In lacrosse, that team is Johns Hopkins. The Blue Jays have 44 national titles, the most of any school (by far: Syracuse is No. 2 with 15 titles). Most big-time schools spend their athletics budgets in an arms race for football facilities. JHU opts to use its capital on lacrosse facilities.

"The Big Ten is the premier conference in college sports," said Michigan coach John Paul. "As the oldest conference in Division 1 sports, there is so much tradition and pride. It has always stood for academic and athletic excellence. If we are going to add an affiliate member, what better choice is there than Johns Hopkins lacrosse? Hopkins is one of the preeminent academic institutions in the world, and the Blue Jays are intertwined with the history of our sport. I'm proud of the Big Ten for making this historic decision."

By any measure, this is a major coup for #B1GLAX from a competitive and traditional standpoint.

The one area in which the Big Ten doesn't win out in the deal is on television. Johns Hopkins has a long-term deal with ESPN, in which the Blue Jays' home games are broadcast on the ESPN family of networks. That means the Big Ten - which owns a dedicated television network - will not receive the rights to the most lucrative television properties in the new league.

"In the end, Tom Calder and Dave Pietramala recommended that Johns Hopkins join the Big Ten for several reasons, including… the conference's understanding and encouragement of our desire to maintain our agreement with ESPNU for national telecasts of all games from Homewood Field," said Johns Hopkins president Ronald J. Daniels.

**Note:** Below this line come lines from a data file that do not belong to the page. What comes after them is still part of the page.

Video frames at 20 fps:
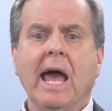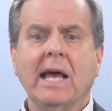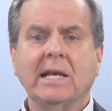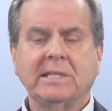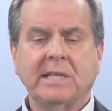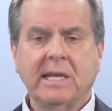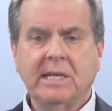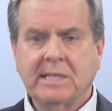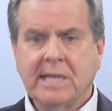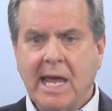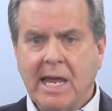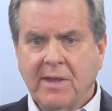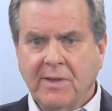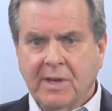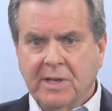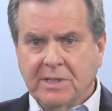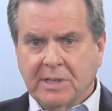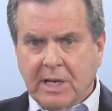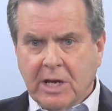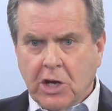as they take
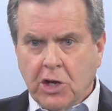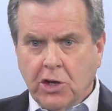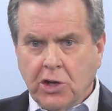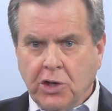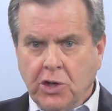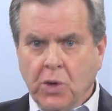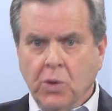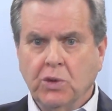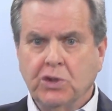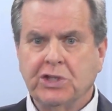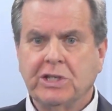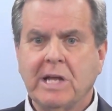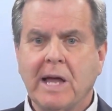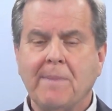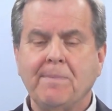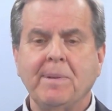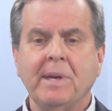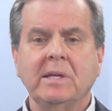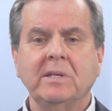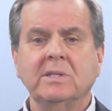this huge
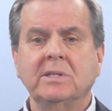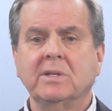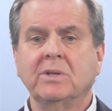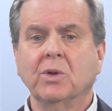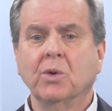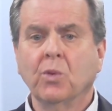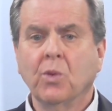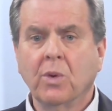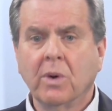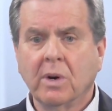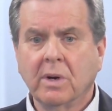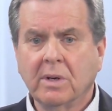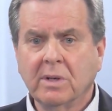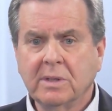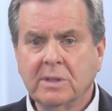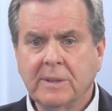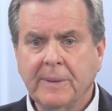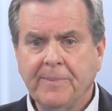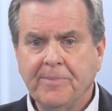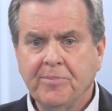step into the
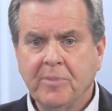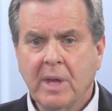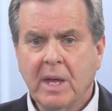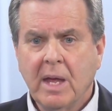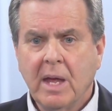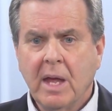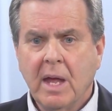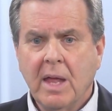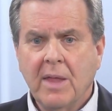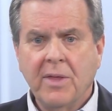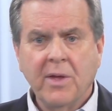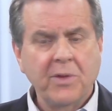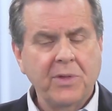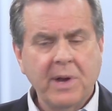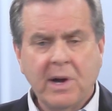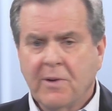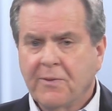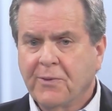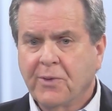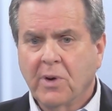world. They're
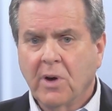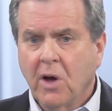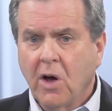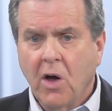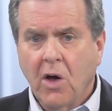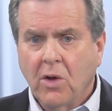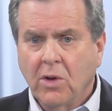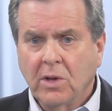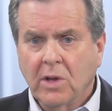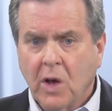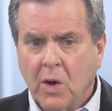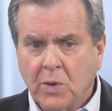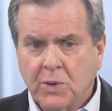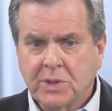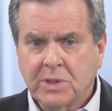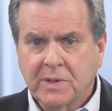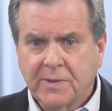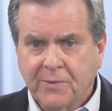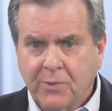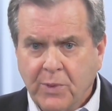there for a whole
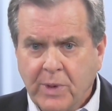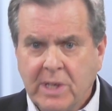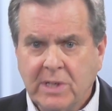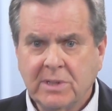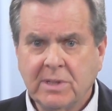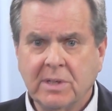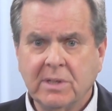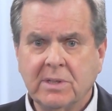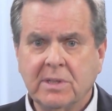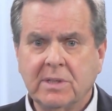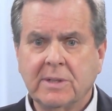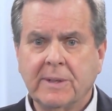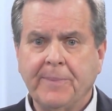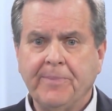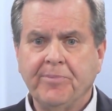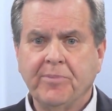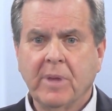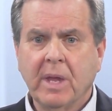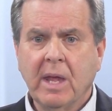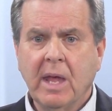host of reasons.
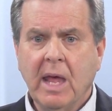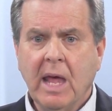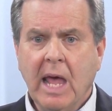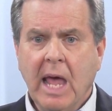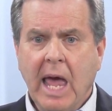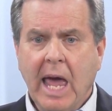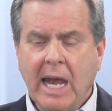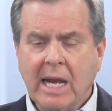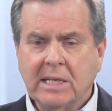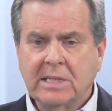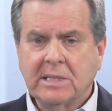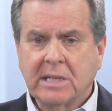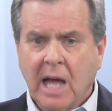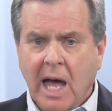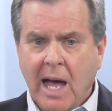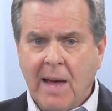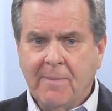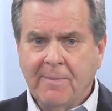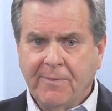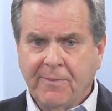And it's
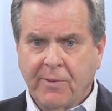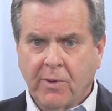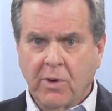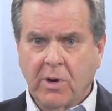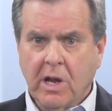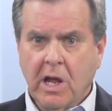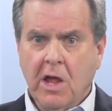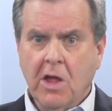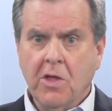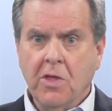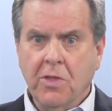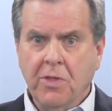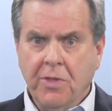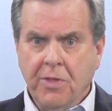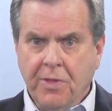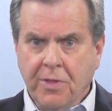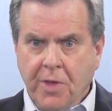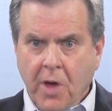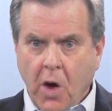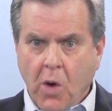time for
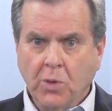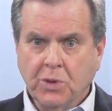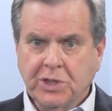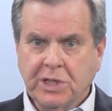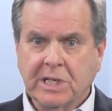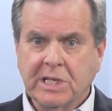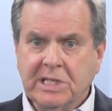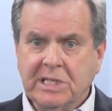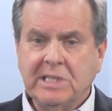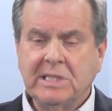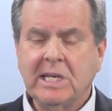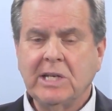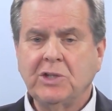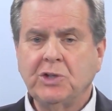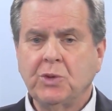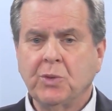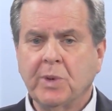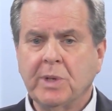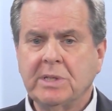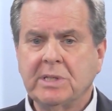those
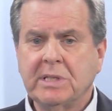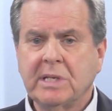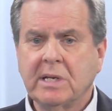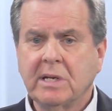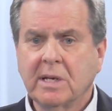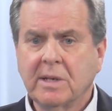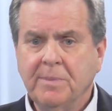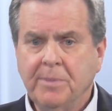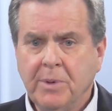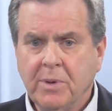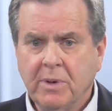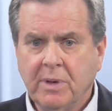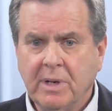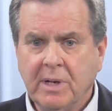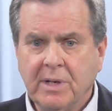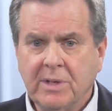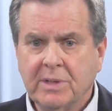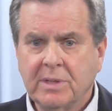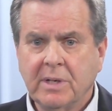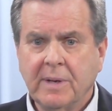constituents and
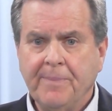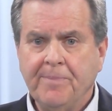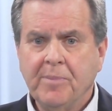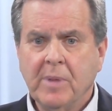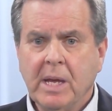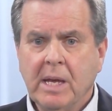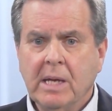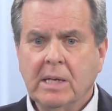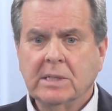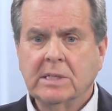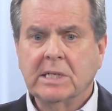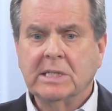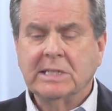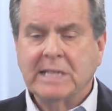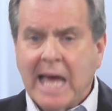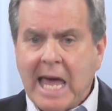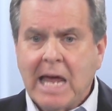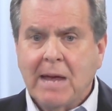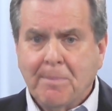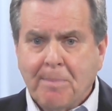communities to
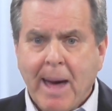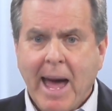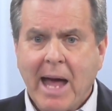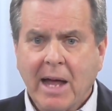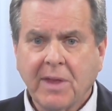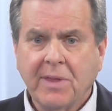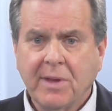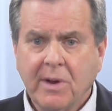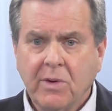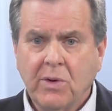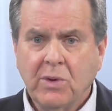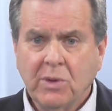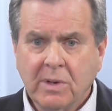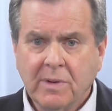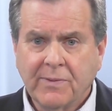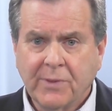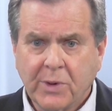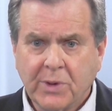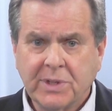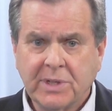take back their
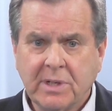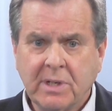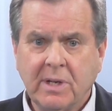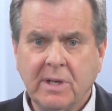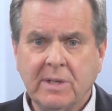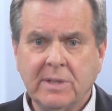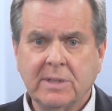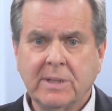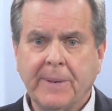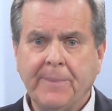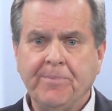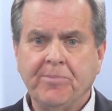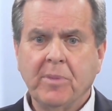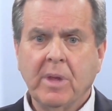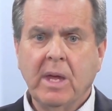universities,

The Big Ten Network, of course, has been hesitant to cover lacrosse in any significant way. While Michigan and Ohio State have both had game televised on the network - in tandem with spring football games - regular coverage has been extremely limited.

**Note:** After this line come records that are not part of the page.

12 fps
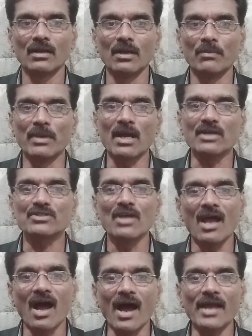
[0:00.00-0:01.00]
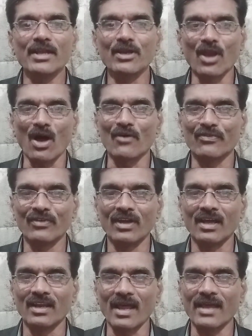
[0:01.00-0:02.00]
Because I laugh
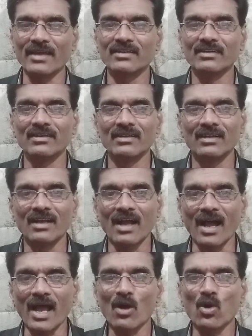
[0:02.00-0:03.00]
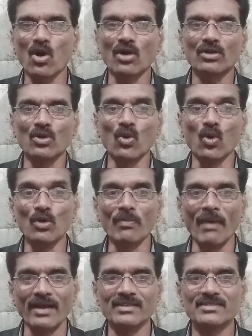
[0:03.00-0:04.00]
like I have got gold
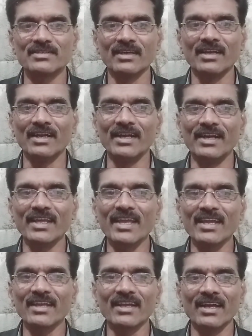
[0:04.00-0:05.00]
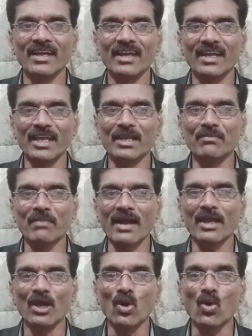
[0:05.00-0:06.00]
mines digging in
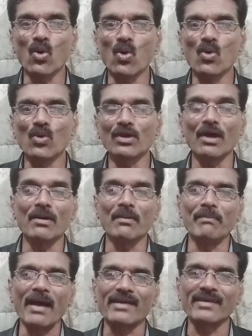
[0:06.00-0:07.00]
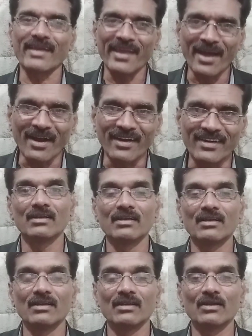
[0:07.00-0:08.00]
my own backyard.
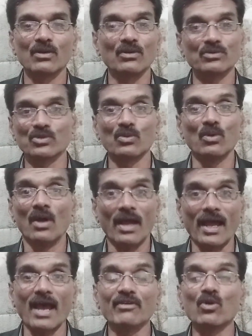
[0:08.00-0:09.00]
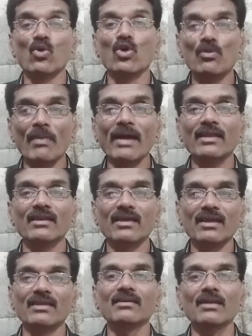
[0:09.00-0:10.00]
So having gold mine
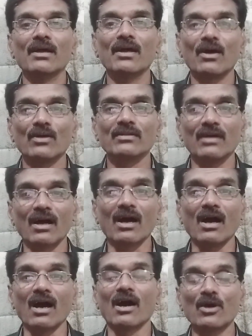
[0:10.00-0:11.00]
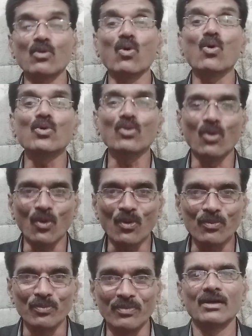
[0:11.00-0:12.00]
in her own home.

On the other hand, adding two of the country's most historic lacrosse programs in Johns Hopkins and Maryland makes for a much better TV product. Expect nearly all of the Terps' home game and conference games to air on BTN, and the Blue Jays' away conference games.

As things stand today, Michigan is one of the worst lacrosse teams in the country. The Wolverines have won a single game in each of the past two years, and while they've looked close to pulling off other upsets, they've just as often been blown out.

That's not the future of the Wolverines' program, of course. U-M is still operating from a talent deficit, with just one varsity recruiting class under the coaches' belts, and a roster that has been mostly comprised of club players. Paul and his assistants are adding highly ranked recruits, and it's only a matter of time before the Wolverines are operating a high-level program.

The level of competition has taken a step up. U-M was already in a conference - the ECAC - with Ohio State, and that league is about to get much weaker after losing 2012 national champion Loyola to the Patriot League and 2013 Final Four participant Denver to the Big East. Now, Michigan's conference slate will replace Hobart, Fairfield, Bellarmine, and Air Force with Hopkins, Penn State (whom the Wolverines were already playing outside the conference), Maryland, and Rutgers.

The road isn't getting any easier for Michigan.

In the more distant future, the existence of a Big Ten lacrosse league could help spur further growth of the sport in the Midwest. Michigan State discontinued a varsity program in 1995, and none of the other eight Big Ten schools have ever fielded men's varsity lacrosse. With a natural landing place, could the Spartans or any other athletic department in the Big Ten be convinced to make the jump?

"With three of our members coming from East Coast expansion, I don't know that this move says much about the westward growth of the sport. But I'm very hopeful that it helps influence other Big Ten athletic departments toward taking a hard look at varsity lacrosse."

While that may be in the distant future, it's looking far more realistic with #B1GLAX on the table.